Snoring can be triggered by allergies that block airflow through the nose, so a visit with an allergist may help. Other nonsurgical remedies for snoring include:
• Make lifestyle changes. Avoid alcohol before going to bed and maintain a healthy weight. Alcohol and sedatives reduce the resting tone of muscles in the back of your throat, making it more likely you will snore. “Drinking alcohol four to five hours before sleeping makes snoring worse,” says Dr. Sudhansu Chokroverty, program director for Clinical Neurophysiology and Sleep Medicine at JFK Medical Center in Edison, N.J. Weight loss may help some people stop snoring, says Slaughter, but “thin people snore too,” he says.
• Change your sleep position. Sleeping on your back causes the tongue to move backwards potentially obstructing the airway and causing the vibrating sound, says Fox News. Simply shift your position and try sleeping on your side. Using a full-length body pillow makes it easier to sleep on your side.
• Try medication. Cold and allergy medications can relieve nasal congestion and help you breathe more freely, says the Cleveland Clinic.
• Use nasal strips. Flexible bands stick to the outside of your nose and keep nasal passages open.

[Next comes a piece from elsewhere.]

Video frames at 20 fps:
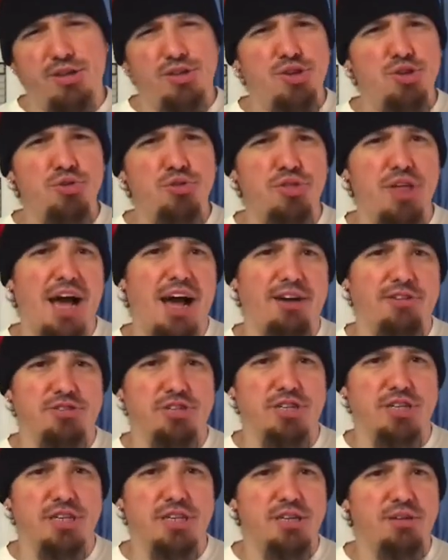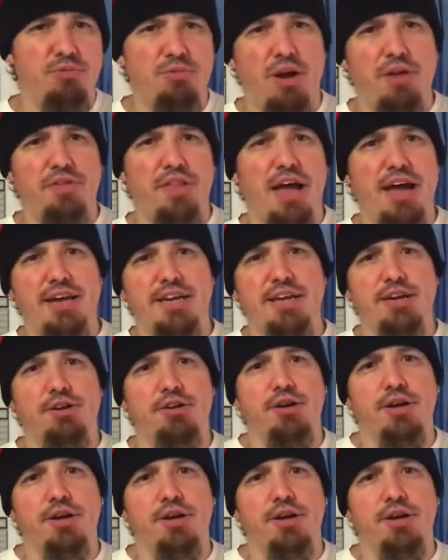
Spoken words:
2000, around that year.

• Get fitted for an oral appliance. Wearing an oral appliance when you sleep keeps your jaw in the proper position so air can flow more freely. Ask your doctor if this remedy would work for you.
• Raise your head. Place pillows underneath your head to raise your head up slightly to help keep airways open.
• Take a hot shower before bedtime. This could help open nasal passages and assist your breathing. You can also rinse your nose with saltwater when you are showering to open nasal passages, says Slaughter.
• Practice good sleep hygiene. Bad sleep habits can have an effect similar to that of drinking alcohol, notes Slaughter. Working long hours without enough sleep, for example, means you are going to bed overtired. “You sleep hard and deep, and the muscles become floppier, which creates snoring,” he explains.
• Stay well hydrated. Drink plenty of fluids. “Secretions in your nose and soft palate become stickier when you are dehydrated,” says Slaughter. “This can create snoring.”